Neue Veröffentlichung in "Nucl. Acids Res."

Pathogener Mechanismus der DNMT3A R882H Mutation

Neue Veröffentlichung in "Nucl. Acids Res."

Die heterozygote R882H-Mutation in der DNMT3A-DNA-Methyltransferase tritt häufig bei Patienten mit akuter myeloischer Leukämie (AML) auf und spielt eine frühe Rolle bei der Tumorentstehung. Die R882H-Mutation befindet sich an der DNA-Bindungsstelle von DNMT3A ihr pathogener Mechanismus ist jedoch nicht vollständig geklärt.
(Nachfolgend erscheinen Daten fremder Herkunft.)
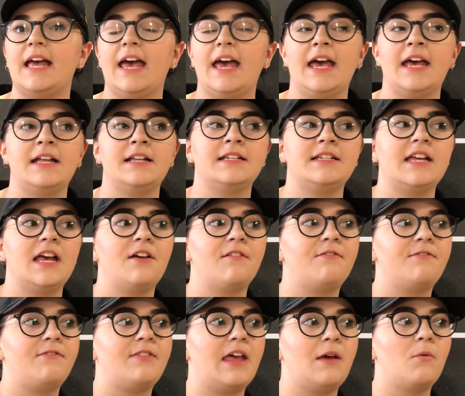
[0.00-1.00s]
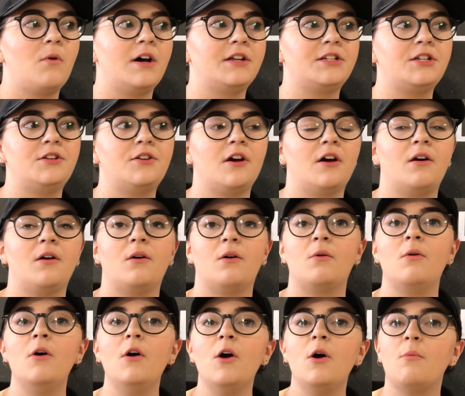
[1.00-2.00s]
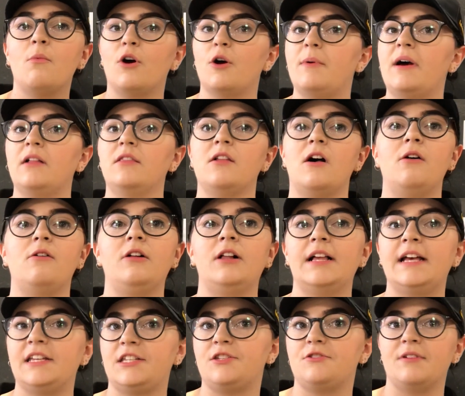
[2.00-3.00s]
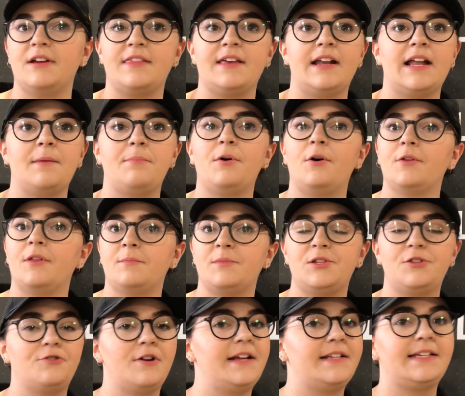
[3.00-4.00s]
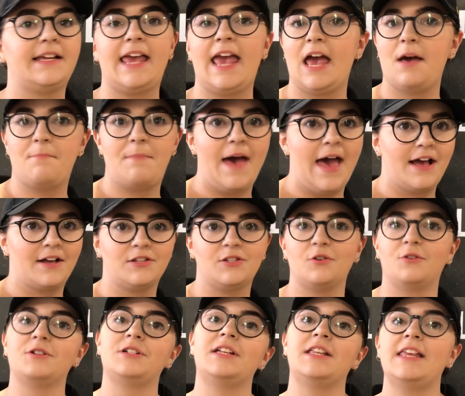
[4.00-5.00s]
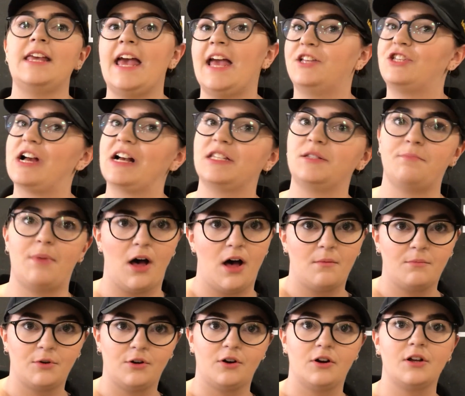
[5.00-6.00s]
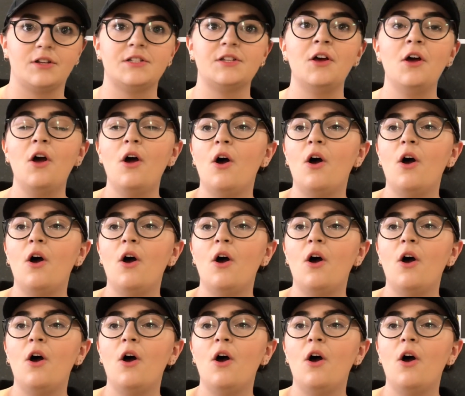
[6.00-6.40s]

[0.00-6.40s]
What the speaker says: and if they want to know more about local history, then I pull them straight to Camp X or to the Ajax Bomb Girls.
Zuvor haben wir gezeigt, dass diese Mutation zu massiven Änderungen der Präferenzen für flankierende Sequenzen von DNMT3A führt, was einen neuen mechanistischen Ansatz zum Verständnis der pathogenen Auswirkungen dieser Mutation darstellt (Emperle et al. 2018, Nucleic Acids Res. 46 (6) ): 3130-3139). In der vorliegenden Arbeit verwendeten wir einen neu entwickelten Next Generation Sequencing-gekoppelten Methylierungsassay, mit dem wir die veränderten Präferenzen für die flankierende Sequenz detailliert untersuchen und den Vergleich mit dem genomischen Methylierungsmuster in menschlichen Zellen ermöglichen konnten. Mit dieser Methode konnten wir charakteristische Veränderungen in den DNA-Methylierungsmustern menschlicher Zellen nach Expression von R882H- und in AML-Patienten mit R882H-Mutationen im Vergleich zu Patienten ohne R882H nachweisen. Basierend auf diesen Daten, identifizieren wir eine Liste von R882H-spezifisch hypermethylierten und differentiell exprimierten Genen mit bekannter Verbindung zu Krebs und AML.